What the task requires » Each record must appear in your answer exactly as it does below.

────────────────────────────────────────

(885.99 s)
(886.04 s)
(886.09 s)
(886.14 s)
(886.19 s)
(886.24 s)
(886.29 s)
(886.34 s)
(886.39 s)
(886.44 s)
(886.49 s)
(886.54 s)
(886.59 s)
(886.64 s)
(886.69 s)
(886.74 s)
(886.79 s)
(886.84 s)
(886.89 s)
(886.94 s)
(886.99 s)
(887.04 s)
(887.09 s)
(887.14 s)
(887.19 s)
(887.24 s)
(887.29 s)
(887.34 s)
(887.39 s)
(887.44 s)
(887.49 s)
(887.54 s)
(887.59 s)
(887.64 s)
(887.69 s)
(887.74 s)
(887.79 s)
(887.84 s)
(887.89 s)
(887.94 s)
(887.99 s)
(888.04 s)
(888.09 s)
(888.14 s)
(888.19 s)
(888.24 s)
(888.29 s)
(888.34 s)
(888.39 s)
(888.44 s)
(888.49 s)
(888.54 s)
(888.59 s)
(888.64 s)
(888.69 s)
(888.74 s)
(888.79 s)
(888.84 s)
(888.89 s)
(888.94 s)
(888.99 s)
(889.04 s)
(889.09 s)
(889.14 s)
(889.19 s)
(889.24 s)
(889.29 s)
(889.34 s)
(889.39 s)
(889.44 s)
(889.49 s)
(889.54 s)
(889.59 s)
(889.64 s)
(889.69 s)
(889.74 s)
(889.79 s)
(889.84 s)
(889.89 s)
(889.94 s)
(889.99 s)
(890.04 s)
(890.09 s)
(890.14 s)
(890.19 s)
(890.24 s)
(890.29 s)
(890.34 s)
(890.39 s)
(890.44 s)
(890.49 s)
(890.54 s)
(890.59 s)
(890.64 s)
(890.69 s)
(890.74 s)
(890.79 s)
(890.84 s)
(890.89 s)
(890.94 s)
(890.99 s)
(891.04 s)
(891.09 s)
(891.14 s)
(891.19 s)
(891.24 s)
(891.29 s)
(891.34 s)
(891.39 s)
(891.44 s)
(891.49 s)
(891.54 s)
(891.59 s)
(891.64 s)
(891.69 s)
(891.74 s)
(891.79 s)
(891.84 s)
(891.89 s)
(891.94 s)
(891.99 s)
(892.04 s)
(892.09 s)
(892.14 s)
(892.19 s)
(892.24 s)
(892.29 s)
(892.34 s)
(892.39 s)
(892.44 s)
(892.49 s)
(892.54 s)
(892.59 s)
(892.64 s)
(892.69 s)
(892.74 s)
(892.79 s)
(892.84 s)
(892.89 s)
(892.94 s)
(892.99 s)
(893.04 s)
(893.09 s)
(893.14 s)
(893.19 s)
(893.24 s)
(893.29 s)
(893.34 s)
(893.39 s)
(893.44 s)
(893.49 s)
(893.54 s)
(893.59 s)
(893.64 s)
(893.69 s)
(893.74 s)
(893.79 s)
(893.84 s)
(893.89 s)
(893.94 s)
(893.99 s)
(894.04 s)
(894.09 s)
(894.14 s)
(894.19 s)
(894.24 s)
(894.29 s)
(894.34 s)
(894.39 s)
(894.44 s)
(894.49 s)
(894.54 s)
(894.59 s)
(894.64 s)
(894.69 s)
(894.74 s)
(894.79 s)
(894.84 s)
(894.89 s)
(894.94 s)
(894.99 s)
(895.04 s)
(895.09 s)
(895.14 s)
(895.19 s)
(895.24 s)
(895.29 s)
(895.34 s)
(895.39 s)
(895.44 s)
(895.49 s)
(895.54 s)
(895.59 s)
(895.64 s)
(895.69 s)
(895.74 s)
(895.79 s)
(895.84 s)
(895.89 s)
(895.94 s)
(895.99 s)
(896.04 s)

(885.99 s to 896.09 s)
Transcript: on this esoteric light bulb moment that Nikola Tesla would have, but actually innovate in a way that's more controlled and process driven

────────────────────────────────────────

Result »
(885.99 s)
(886.04 s)
(886.09 s)
(886.14 s)
(886.19 s)
(886.24 s)
(886.29 s)
(886.34 s)
(886.39 s)
(886.44 s)
(886.49 s)
(886.54 s)
(886.59 s)
(886.64 s)
(886.69 s)
(886.74 s)
(886.79 s)
(886.84 s)
(886.89 s)
(886.94 s)
(886.99 s)
(887.04 s)
(887.09 s)
(887.14 s)
(887.19 s)
(887.24 s)
(887.29 s)
(887.34 s)
(887.39 s)
(887.44 s)
(887.49 s)
(887.54 s)
(887.59 s)
(887.64 s)
(887.69 s)
(887.74 s)
(887.79 s)
(887.84 s)
(887.89 s)
(887.94 s)
(887.99 s)
(888.04 s)
(888.09 s)
(888.14 s)
(888.19 s)
(888.24 s)
(888.29 s)
(888.34 s)
(888.39 s)
(888.44 s)
(888.49 s)
(888.54 s)
(888.59 s)
(888.64 s)
(888.69 s)
(888.74 s)
(888.79 s)
(888.84 s)
(888.89 s)
(888.94 s)
(888.99 s)
(889.04 s)
(889.09 s)
(889.14 s)
(889.19 s)
(889.24 s)
(889.29 s)
(889.34 s)
(889.39 s)
(889.44 s)
(889.49 s)
(889.54 s)
(889.59 s)
(889.64 s)
(889.69 s)
(889.74 s)
(889.79 s)
(889.84 s)
(889.89 s)
(889.94 s)
(889.99 s)
(890.04 s)
(890.09 s)
(890.14 s)
(890.19 s)
(890.24 s)
(890.29 s)
(890.34 s)
(890.39 s)
(890.44 s)
(890.49 s)
(890.54 s)
(890.59 s)
(890.64 s)
(890.69 s)
(890.74 s)
(890.79 s)
(890.84 s)
(890.89 s)
(890.94 s)
(890.99 s)
(891.04 s)
(891.09 s)
(891.14 s)
(891.19 s)
(891.24 s)
(891.29 s)
(891.34 s)
(891.39 s)
(891.44 s)
(891.49 s)
(891.54 s)
(891.59 s)
(891.64 s)
(891.69 s)
(891.74 s)
(891.79 s)
(891.84 s)
(891.89 s)
(891.94 s)
(891.99 s)
(892.04 s)
(892.09 s)
(892.14 s)
(892.19 s)
(892.24 s)
(892.29 s)
(892.34 s)
(892.39 s)
(892.44 s)
(892.49 s)
(892.54 s)
(892.59 s)
(892.64 s)
(892.69 s)
(892.74 s)
(892.79 s)
(892.84 s)
(892.89 s)
(892.94 s)
(892.99 s)
(893.04 s)
(893.09 s)
(893.14 s)
(893.19 s)
(893.24 s)
(893.29 s)
(893.34 s)
(893.39 s)
(893.44 s)
(893.49 s)
(893.54 s)
(893.59 s)
(893.64 s)
(893.69 s)
(893.74 s)
(893.79 s)
(893.84 s)
(893.89 s)
(893.94 s)
(893.99 s)
(894.04 s)
(894.09 s)
(894.14 s)
(894.19 s)
(894.24 s)
(894.29 s)
(894.34 s)
(894.39 s)
(894.44 s)
(894.49 s)
(894.54 s)
(894.59 s)
(894.64 s)
(894.69 s)
(894.74 s)
(894.79 s)
(894.84 s)
(894.89 s)
(894.94 s)
(894.99 s)
(895.04 s)
(895.09 s)
(895.14 s)
(895.19 s)
(895.24 s)
(895.29 s)
(895.34 s)
(895.39 s)
(895.44 s)
(895.49 s)
(895.54 s)
(895.59 s)
(895.64 s)
(895.69 s)
(895.74 s)
(895.79 s)
(895.84 s)
(895.89 s)
(895.94 s)
(895.99 s)
(896.04 s)

(885.99 s to 896.09 s)
Transcript: on this esoteric light bulb moment that Nikola Tesla would have, but actually innovate in a way that's more controlled and process driven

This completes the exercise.